(Material provided begins)
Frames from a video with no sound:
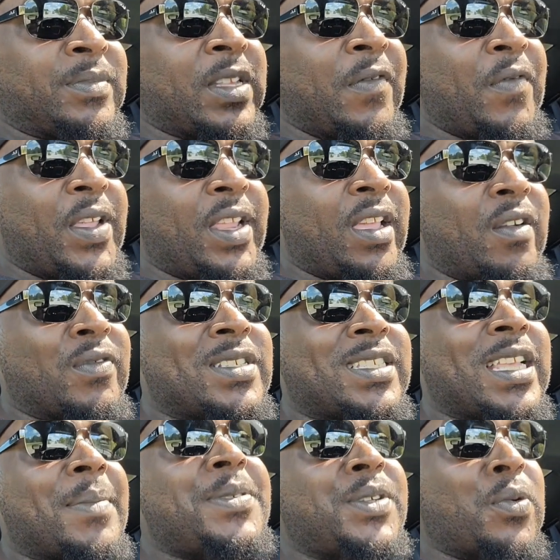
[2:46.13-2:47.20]
the video
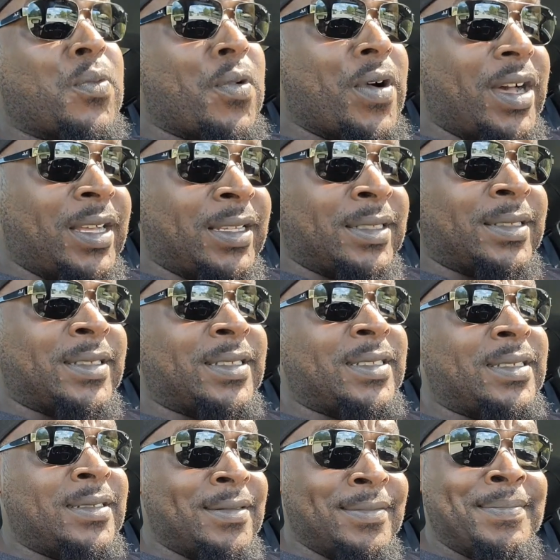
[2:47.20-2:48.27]
reception
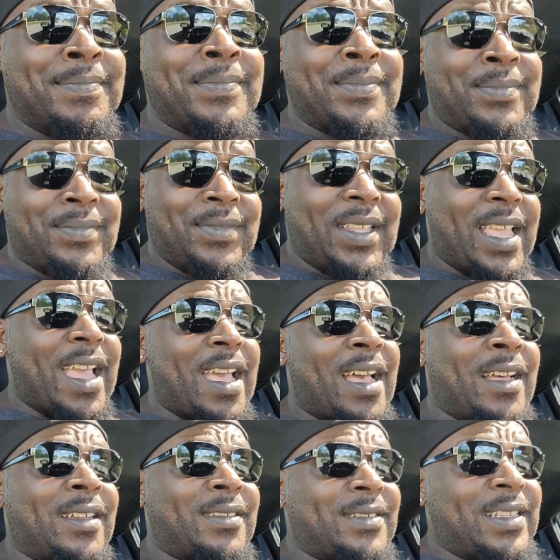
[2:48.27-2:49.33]
was.
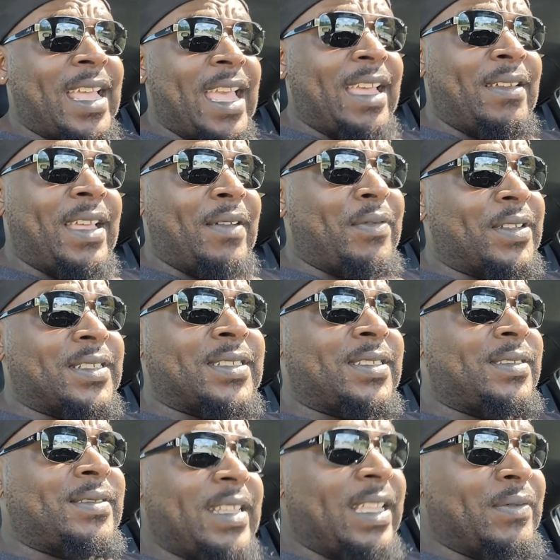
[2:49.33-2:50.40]
Yeah, it
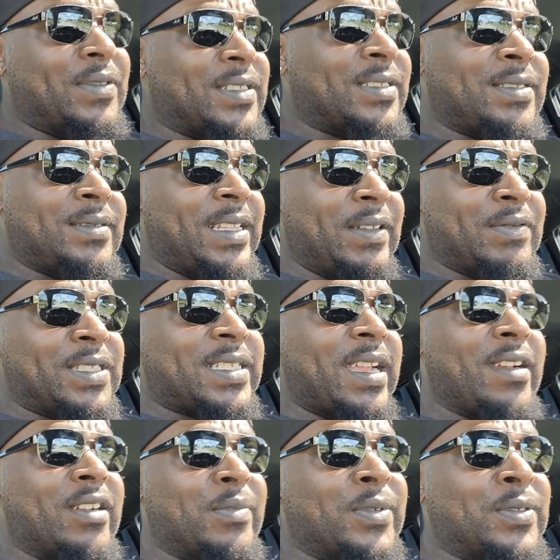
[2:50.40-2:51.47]
was
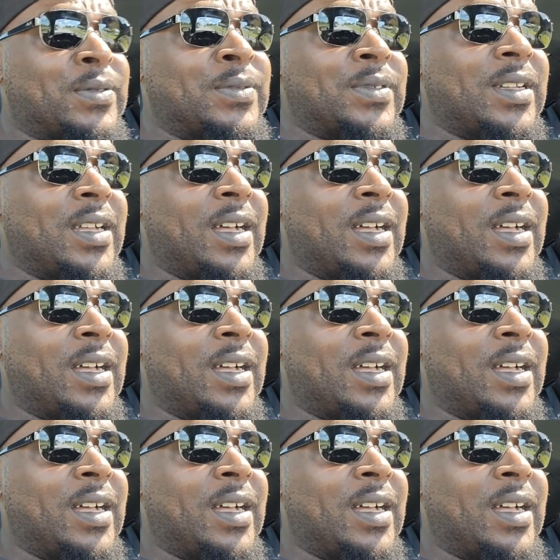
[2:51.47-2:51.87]
terrible.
(Material provided ends)
## What you will do
Return every record exactly, without the pictures.

## Answer to the problem
Frames from a video with no sound:
[2:46.13-2:47.20]
the video
[2:47.20-2:48.27]
reception
[2:48.27-2:49.33]
was.
[2:49.33-2:50.40]
Yeah, it
[2:50.40-2:51.47]
was
[2:51.47-2:51.87]
terrible.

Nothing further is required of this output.